▼▼▼

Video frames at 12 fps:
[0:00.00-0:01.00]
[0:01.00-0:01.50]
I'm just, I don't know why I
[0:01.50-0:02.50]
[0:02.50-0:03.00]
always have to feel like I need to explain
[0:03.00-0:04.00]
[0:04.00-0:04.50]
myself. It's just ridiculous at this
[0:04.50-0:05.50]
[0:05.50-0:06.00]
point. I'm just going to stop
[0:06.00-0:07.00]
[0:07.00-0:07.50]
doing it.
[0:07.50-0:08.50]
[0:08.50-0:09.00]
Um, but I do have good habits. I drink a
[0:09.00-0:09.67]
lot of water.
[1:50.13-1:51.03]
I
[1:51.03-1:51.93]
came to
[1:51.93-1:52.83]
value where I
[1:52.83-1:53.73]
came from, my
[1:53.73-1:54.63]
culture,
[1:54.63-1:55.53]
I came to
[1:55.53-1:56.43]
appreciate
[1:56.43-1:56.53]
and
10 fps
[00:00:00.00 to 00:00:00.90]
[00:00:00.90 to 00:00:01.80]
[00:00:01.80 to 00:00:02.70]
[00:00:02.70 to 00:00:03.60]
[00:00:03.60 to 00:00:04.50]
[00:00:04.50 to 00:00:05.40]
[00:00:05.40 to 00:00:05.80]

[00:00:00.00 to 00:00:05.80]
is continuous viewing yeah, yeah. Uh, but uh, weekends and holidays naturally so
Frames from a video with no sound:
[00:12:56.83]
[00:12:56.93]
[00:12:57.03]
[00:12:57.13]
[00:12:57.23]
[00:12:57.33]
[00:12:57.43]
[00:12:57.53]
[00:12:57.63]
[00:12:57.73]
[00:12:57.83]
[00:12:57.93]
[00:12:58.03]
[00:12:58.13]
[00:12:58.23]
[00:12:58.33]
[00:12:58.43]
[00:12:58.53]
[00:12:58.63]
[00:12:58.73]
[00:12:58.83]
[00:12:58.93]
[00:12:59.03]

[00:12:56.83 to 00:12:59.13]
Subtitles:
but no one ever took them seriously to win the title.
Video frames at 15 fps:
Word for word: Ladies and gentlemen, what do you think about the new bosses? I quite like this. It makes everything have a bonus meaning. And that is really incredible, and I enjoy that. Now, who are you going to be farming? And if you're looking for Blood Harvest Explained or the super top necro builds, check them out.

▲▲▲

Problem to work on:
Take every line from the one containing "[00:12:58.93]" to the end of the listing and output it exactly, with nothing else.

Reply to the exercise:
[00:12:58.93]
[00:12:59.03]

[00:12:56.83 to 00:12:59.13]
Subtitles:
but no one ever took them seriously to win the title.
Video frames at 15 fps:
Word for word: Ladies and gentlemen, what do you think about the new bosses? I quite like this. It makes everything have a bonus meaning. And that is really incredible, and I enjoy that. Now, who are you going to be farming? And if you're looking for Blood Harvest Explained or the super top necro builds, check them out.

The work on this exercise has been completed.